Complaints Bring Scrutiny of New York's Sex Crimes Unit

Justice Department to review treatment of victims
By Newser Editors and Wire Services
Posted Jun 30, 2022 6:20 PM CDT
Special Victims Unit of NYPD Faces Federal Inquiry
Assistant Attorney General for Civil Rights Kristen Clarke speaks at a news conference at the Department of Justice in Washington last August.   (AP Photo/Andrew Harnik, File)

The US Justice Department has launched a sweeping inquiry of the New York Police Department's famed sex crimes investigators following years of complaints about the way they treat crime victims. The civil rights investigation, announced Thursday, will examine whether the NYPD's Special Victims Division engages in a pattern of gender-biased policing, officials said. "Survivors of sexual assault should expect effective, trauma-informed and victim-centered investigations by police departments," said Kristen Clarke, assistant attorney general for the Civil Rights Division, the AP reports. New York City's two U.S. attorneys joined her in announcing the inquiry.

The police unit inspired TV's Law & Order: SVU, and the real-life version has tackled such major cases as the prosecution of former movie mogul Harvey Weinstein. But the division also has faced a decade of complaints about thin staffing and superficial investigations. In a 2019 lawsuit, a woman alleged detectives shrugged off her report of being raped by someone she'd been involved with, logging it as a "dispute" instead of a sex crime. Another woman said in the suit that her account of being kidnapped and gang-raped was grossly mishandled for months before she was told the case was "too complex" to investigate. After the lawsuit and a leadership shakeup, the NYPD promised change. But victims' advocates say it hasn't happened.
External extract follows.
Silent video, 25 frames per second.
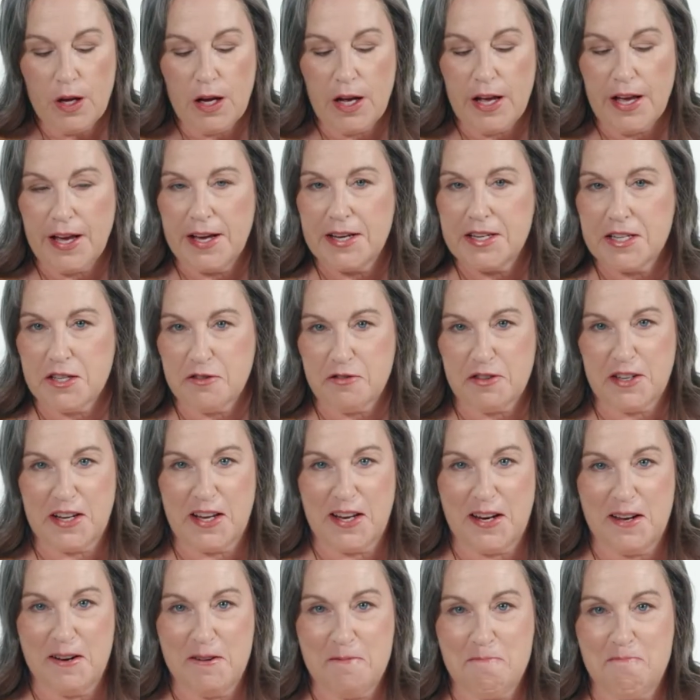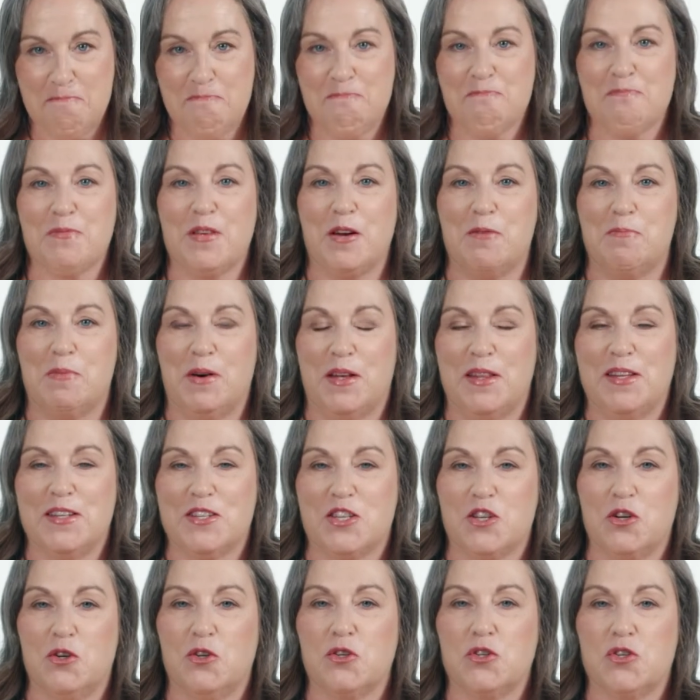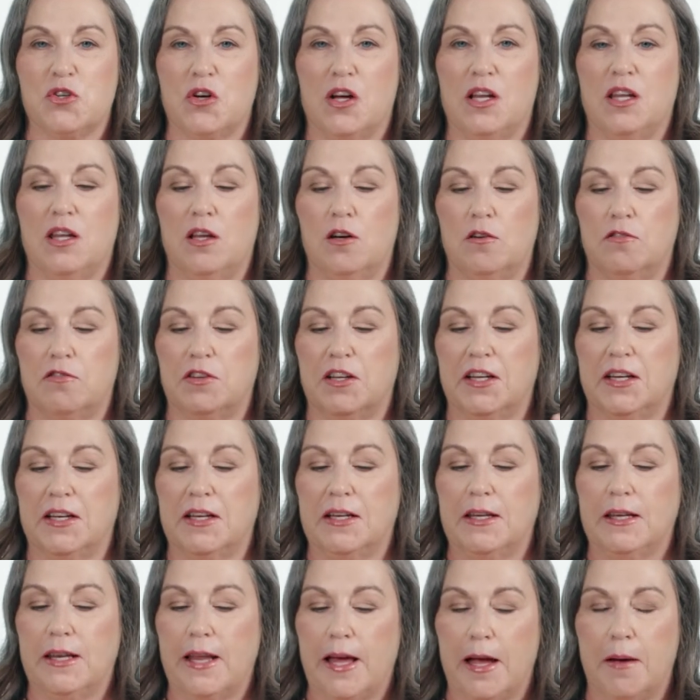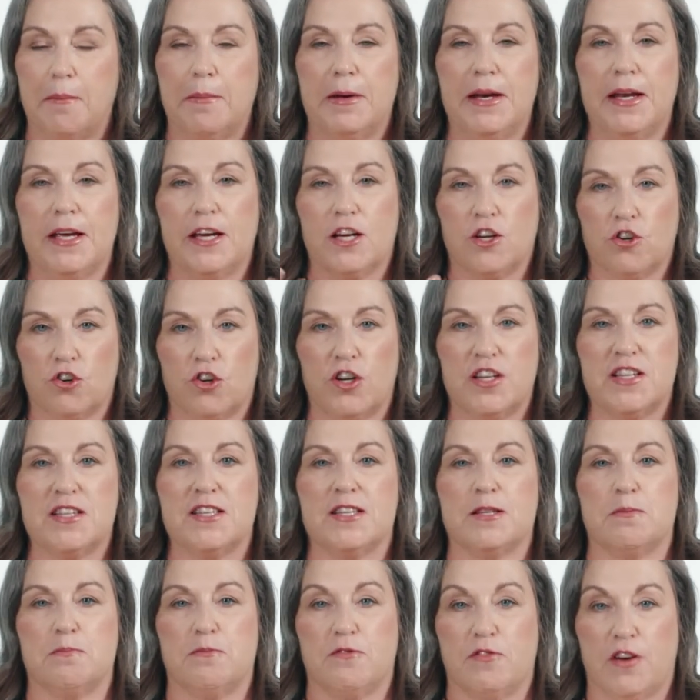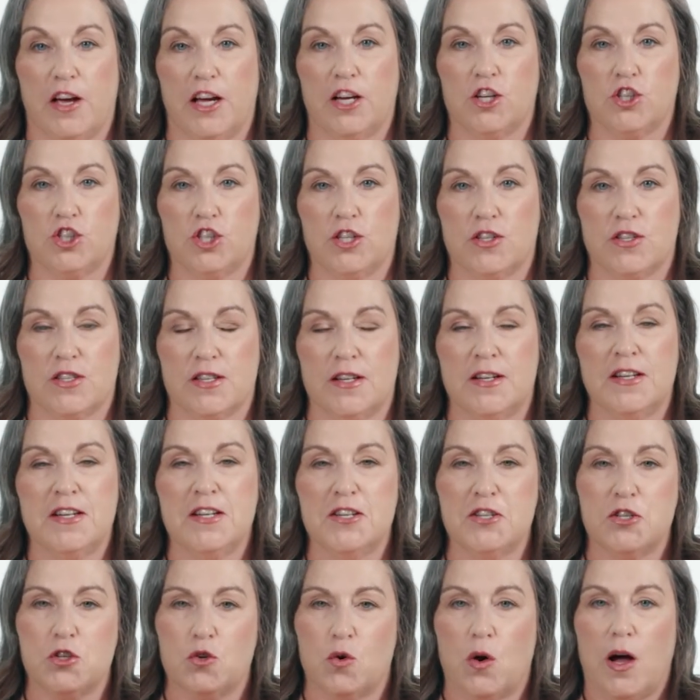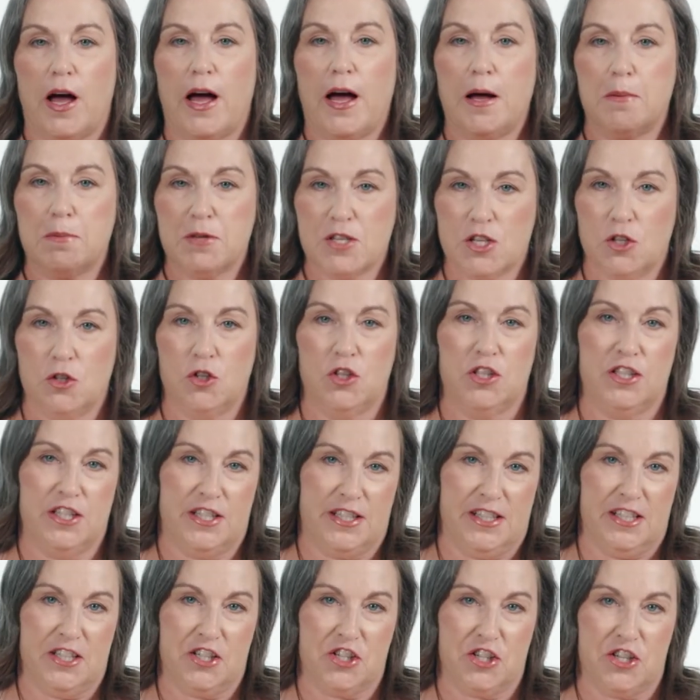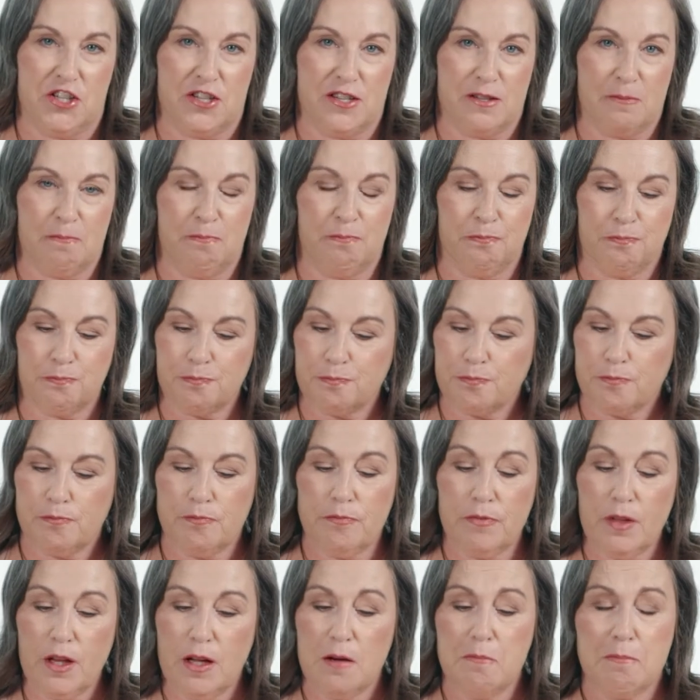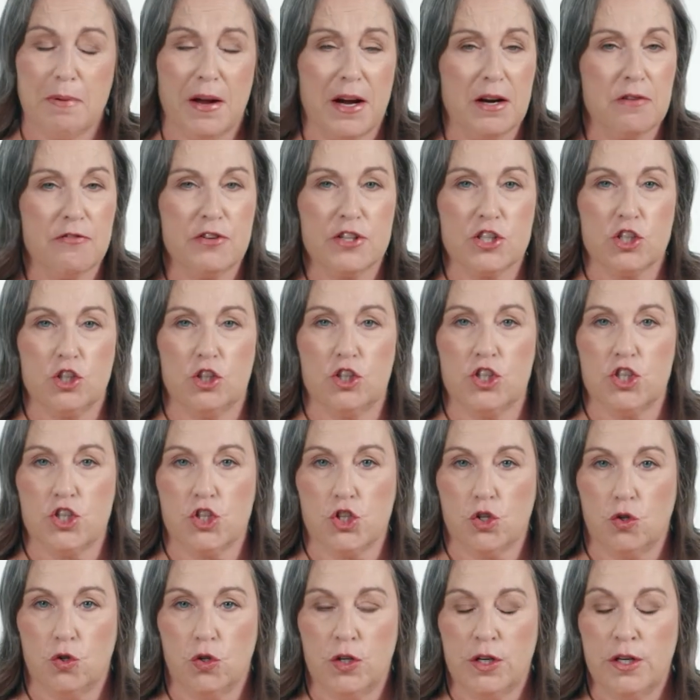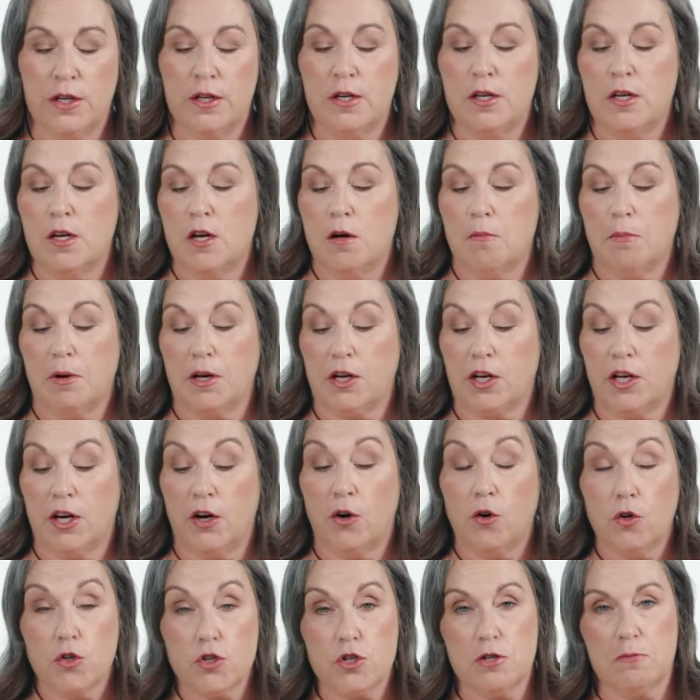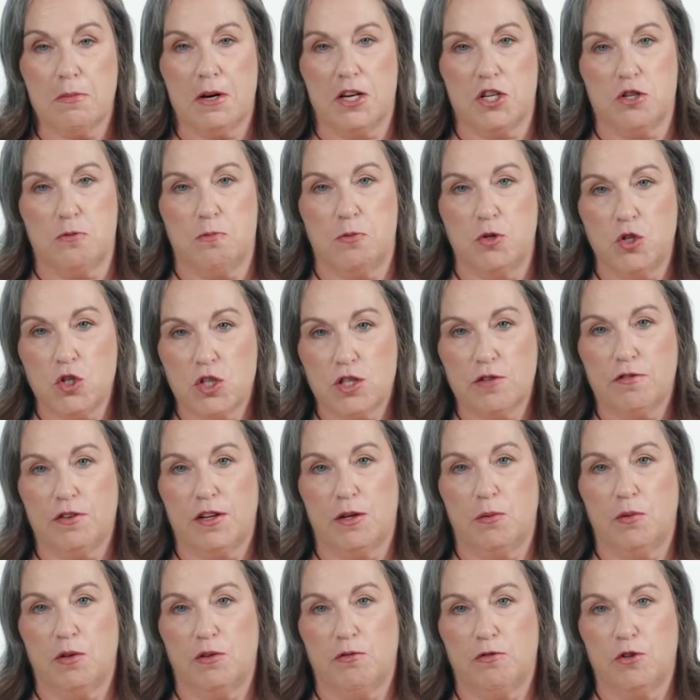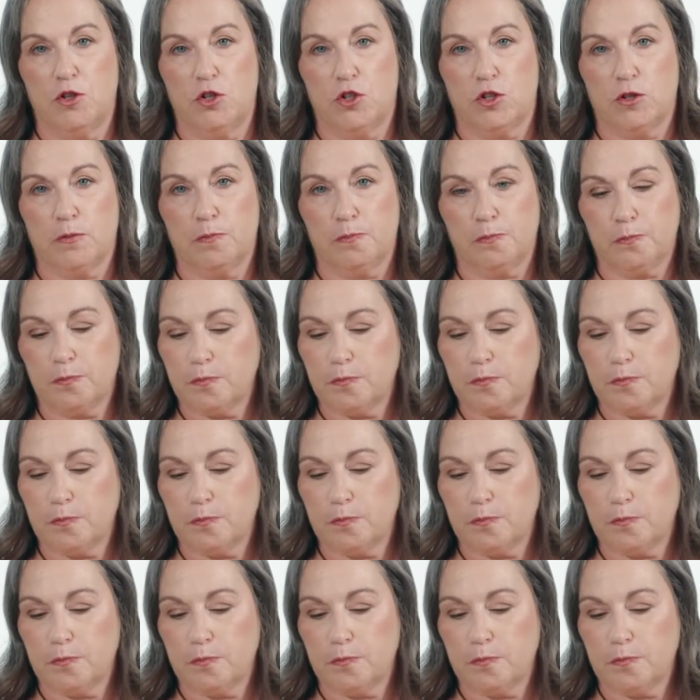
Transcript: a hint of vanilla, but there's also a lovely lemony crisp freshness. So absolutely delicious. Perfect on its own, but can also match beautifully with food.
The NYPD said it welcomes the review and is committed to improving its investigations. Breon Peace, the US attorney in Brooklyn, said the NYPD has already taken steps to address concerns, but authorities want to ensure victims are treated fairly in the future. Last October, a woman who identified herself as a rape victim told a City Council hearing that detectives failed to interview witnesses, collect security camera footage from the bar where she’d been before the attack, or test for date-rape drugs. She said they closed the case twice without telling her. Damian Williams, the US attorney in Manhattan, said sex crimes victims “deserve the same rigorous and unbiased investigations of their cases that the NYPD affords to other categories of crime."